— ACTION ITEM —
Your response should be every line of the data, written out exactly.

— THE DATA —
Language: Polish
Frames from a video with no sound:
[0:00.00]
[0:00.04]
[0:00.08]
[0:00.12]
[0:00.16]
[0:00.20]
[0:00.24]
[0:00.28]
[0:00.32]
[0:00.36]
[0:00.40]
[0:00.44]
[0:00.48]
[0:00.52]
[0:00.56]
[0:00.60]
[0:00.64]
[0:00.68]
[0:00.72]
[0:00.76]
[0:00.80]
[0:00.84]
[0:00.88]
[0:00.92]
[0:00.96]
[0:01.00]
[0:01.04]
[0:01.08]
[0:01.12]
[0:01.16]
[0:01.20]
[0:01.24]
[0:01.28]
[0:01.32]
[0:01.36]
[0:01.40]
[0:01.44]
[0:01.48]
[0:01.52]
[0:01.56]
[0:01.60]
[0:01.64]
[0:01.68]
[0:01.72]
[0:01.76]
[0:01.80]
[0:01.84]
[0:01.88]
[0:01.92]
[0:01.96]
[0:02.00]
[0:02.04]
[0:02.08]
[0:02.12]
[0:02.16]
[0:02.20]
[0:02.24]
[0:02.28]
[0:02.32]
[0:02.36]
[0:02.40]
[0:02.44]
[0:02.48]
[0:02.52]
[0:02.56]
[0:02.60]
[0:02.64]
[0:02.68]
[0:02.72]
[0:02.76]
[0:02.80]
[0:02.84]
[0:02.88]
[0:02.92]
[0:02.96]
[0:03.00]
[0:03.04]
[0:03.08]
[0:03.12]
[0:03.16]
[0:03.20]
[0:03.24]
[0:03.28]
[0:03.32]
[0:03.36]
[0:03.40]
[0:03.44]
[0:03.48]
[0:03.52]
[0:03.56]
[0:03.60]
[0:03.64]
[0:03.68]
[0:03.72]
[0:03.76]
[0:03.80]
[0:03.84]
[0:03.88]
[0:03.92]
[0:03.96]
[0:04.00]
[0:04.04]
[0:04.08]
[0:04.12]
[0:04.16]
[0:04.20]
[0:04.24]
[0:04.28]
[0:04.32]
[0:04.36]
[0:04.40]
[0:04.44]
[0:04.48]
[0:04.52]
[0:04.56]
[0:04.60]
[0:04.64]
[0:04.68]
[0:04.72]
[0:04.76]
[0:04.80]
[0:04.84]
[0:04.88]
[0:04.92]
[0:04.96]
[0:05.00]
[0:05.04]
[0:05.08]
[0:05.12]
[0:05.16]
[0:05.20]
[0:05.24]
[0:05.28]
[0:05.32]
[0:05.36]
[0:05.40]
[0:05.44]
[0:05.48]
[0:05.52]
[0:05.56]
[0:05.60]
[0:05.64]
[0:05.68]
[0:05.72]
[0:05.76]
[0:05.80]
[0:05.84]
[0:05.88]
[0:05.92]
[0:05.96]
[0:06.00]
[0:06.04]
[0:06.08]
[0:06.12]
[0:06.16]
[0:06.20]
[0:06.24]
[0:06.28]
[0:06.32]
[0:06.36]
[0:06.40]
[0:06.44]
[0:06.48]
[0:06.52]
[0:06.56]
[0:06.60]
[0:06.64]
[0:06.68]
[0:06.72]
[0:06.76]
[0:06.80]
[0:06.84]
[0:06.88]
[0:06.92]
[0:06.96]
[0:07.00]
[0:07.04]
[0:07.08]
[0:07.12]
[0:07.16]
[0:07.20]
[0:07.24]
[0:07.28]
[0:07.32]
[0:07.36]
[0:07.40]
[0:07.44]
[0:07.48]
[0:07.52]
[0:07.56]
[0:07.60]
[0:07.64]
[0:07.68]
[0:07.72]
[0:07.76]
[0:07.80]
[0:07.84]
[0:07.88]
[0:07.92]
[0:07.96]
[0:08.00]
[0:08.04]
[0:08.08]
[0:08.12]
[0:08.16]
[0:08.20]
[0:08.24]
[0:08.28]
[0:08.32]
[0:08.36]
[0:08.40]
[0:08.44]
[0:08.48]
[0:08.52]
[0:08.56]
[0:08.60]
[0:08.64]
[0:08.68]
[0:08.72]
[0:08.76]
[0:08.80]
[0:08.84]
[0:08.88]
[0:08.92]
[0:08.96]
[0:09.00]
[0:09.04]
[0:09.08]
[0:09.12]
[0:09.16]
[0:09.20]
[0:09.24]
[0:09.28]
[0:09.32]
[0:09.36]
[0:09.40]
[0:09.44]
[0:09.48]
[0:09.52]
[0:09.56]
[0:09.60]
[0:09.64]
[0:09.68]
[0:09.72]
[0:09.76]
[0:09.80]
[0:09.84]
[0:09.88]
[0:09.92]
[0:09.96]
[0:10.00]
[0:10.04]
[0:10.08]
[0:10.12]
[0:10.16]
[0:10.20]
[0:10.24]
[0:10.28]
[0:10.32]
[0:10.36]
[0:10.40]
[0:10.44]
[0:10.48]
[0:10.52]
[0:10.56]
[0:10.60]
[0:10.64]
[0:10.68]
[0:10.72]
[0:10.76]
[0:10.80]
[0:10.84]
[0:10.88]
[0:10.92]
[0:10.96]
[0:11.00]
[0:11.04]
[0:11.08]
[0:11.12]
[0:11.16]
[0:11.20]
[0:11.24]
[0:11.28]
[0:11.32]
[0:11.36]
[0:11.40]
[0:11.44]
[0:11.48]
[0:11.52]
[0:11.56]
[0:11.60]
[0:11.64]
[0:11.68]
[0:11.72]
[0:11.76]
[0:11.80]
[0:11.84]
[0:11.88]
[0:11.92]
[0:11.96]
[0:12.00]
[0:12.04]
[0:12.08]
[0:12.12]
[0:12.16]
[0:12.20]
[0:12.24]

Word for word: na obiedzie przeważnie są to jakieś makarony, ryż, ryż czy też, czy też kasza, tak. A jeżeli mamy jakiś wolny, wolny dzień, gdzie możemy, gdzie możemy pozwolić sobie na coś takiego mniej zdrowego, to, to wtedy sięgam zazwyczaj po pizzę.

— REPLY —
Language: Polish
Frames from a video with no sound:
[0:00.00]
[0:00.04]
[0:00.08]
[0:00.12]
[0:00.16]
[0:00.20]
[0:00.24]
[0:00.28]
[0:00.32]
[0:00.36]
[0:00.40]
[0:00.44]
[0:00.48]
[0:00.52]
[0:00.56]
[0:00.60]
[0:00.64]
[0:00.68]
[0:00.72]
[0:00.76]
[0:00.80]
[0:00.84]
[0:00.88]
[0:00.92]
[0:00.96]
[0:01.00]
[0:01.04]
[0:01.08]
[0:01.12]
[0:01.16]
[0:01.20]
[0:01.24]
[0:01.28]
[0:01.32]
[0:01.36]
[0:01.40]
[0:01.44]
[0:01.48]
[0:01.52]
[0:01.56]
[0:01.60]
[0:01.64]
[0:01.68]
[0:01.72]
[0:01.76]
[0:01.80]
[0:01.84]
[0:01.88]
[0:01.92]
[0:01.96]
[0:02.00]
[0:02.04]
[0:02.08]
[0:02.12]
[0:02.16]
[0:02.20]
[0:02.24]
[0:02.28]
[0:02.32]
[0:02.36]
[0:02.40]
[0:02.44]
[0:02.48]
[0:02.52]
[0:02.56]
[0:02.60]
[0:02.64]
[0:02.68]
[0:02.72]
[0:02.76]
[0:02.80]
[0:02.84]
[0:02.88]
[0:02.92]
[0:02.96]
[0:03.00]
[0:03.04]
[0:03.08]
[0:03.12]
[0:03.16]
[0:03.20]
[0:03.24]
[0:03.28]
[0:03.32]
[0:03.36]
[0:03.40]
[0:03.44]
[0:03.48]
[0:03.52]
[0:03.56]
[0:03.60]
[0:03.64]
[0:03.68]
[0:03.72]
[0:03.76]
[0:03.80]
[0:03.84]
[0:03.88]
[0:03.92]
[0:03.96]
[0:04.00]
[0:04.04]
[0:04.08]
[0:04.12]
[0:04.16]
[0:04.20]
[0:04.24]
[0:04.28]
[0:04.32]
[0:04.36]
[0:04.40]
[0:04.44]
[0:04.48]
[0:04.52]
[0:04.56]
[0:04.60]
[0:04.64]
[0:04.68]
[0:04.72]
[0:04.76]
[0:04.80]
[0:04.84]
[0:04.88]
[0:04.92]
[0:04.96]
[0:05.00]
[0:05.04]
[0:05.08]
[0:05.12]
[0:05.16]
[0:05.20]
[0:05.24]
[0:05.28]
[0:05.32]
[0:05.36]
[0:05.40]
[0:05.44]
[0:05.48]
[0:05.52]
[0:05.56]
[0:05.60]
[0:05.64]
[0:05.68]
[0:05.72]
[0:05.76]
[0:05.80]
[0:05.84]
[0:05.88]
[0:05.92]
[0:05.96]
[0:06.00]
[0:06.04]
[0:06.08]
[0:06.12]
[0:06.16]
[0:06.20]
[0:06.24]
[0:06.28]
[0:06.32]
[0:06.36]
[0:06.40]
[0:06.44]
[0:06.48]
[0:06.52]
[0:06.56]
[0:06.60]
[0:06.64]
[0:06.68]
[0:06.72]
[0:06.76]
[0:06.80]
[0:06.84]
[0:06.88]
[0:06.92]
[0:06.96]
[0:07.00]
[0:07.04]
[0:07.08]
[0:07.12]
[0:07.16]
[0:07.20]
[0:07.24]
[0:07.28]
[0:07.32]
[0:07.36]
[0:07.40]
[0:07.44]
[0:07.48]
[0:07.52]
[0:07.56]
[0:07.60]
[0:07.64]
[0:07.68]
[0:07.72]
[0:07.76]
[0:07.80]
[0:07.84]
[0:07.88]
[0:07.92]
[0:07.96]
[0:08.00]
[0:08.04]
[0:08.08]
[0:08.12]
[0:08.16]
[0:08.20]
[0:08.24]
[0:08.28]
[0:08.32]
[0:08.36]
[0:08.40]
[0:08.44]
[0:08.48]
[0:08.52]
[0:08.56]
[0:08.60]
[0:08.64]
[0:08.68]
[0:08.72]
[0:08.76]
[0:08.80]
[0:08.84]
[0:08.88]
[0:08.92]
[0:08.96]
[0:09.00]
[0:09.04]
[0:09.08]
[0:09.12]
[0:09.16]
[0:09.20]
[0:09.24]
[0:09.28]
[0:09.32]
[0:09.36]
[0:09.40]
[0:09.44]
[0:09.48]
[0:09.52]
[0:09.56]
[0:09.60]
[0:09.64]
[0:09.68]
[0:09.72]
[0:09.76]
[0:09.80]
[0:09.84]
[0:09.88]
[0:09.92]
[0:09.96]
[0:10.00]
[0:10.04]
[0:10.08]
[0:10.12]
[0:10.16]
[0:10.20]
[0:10.24]
[0:10.28]
[0:10.32]
[0:10.36]
[0:10.40]
[0:10.44]
[0:10.48]
[0:10.52]
[0:10.56]
[0:10.60]
[0:10.64]
[0:10.68]
[0:10.72]
[0:10.76]
[0:10.80]
[0:10.84]
[0:10.88]
[0:10.92]
[0:10.96]
[0:11.00]
[0:11.04]
[0:11.08]
[0:11.12]
[0:11.16]
[0:11.20]
[0:11.24]
[0:11.28]
[0:11.32]
[0:11.36]
[0:11.40]
[0:11.44]
[0:11.48]
[0:11.52]
[0:11.56]
[0:11.60]
[0:11.64]
[0:11.68]
[0:11.72]
[0:11.76]
[0:11.80]
[0:11.84]
[0:11.88]
[0:11.92]
[0:11.96]
[0:12.00]
[0:12.04]
[0:12.08]
[0:12.12]
[0:12.16]
[0:12.20]
[0:12.24]

Word for word: na obiedzie przeważnie są to jakieś makarony, ryż, ryż czy też, czy też kasza, tak. A jeżeli mamy jakiś wolny, wolny dzień, gdzie możemy, gdzie możemy pozwolić sobie na coś takiego mniej zdrowego, to, to wtedy sięgam zazwyczaj po pizzę.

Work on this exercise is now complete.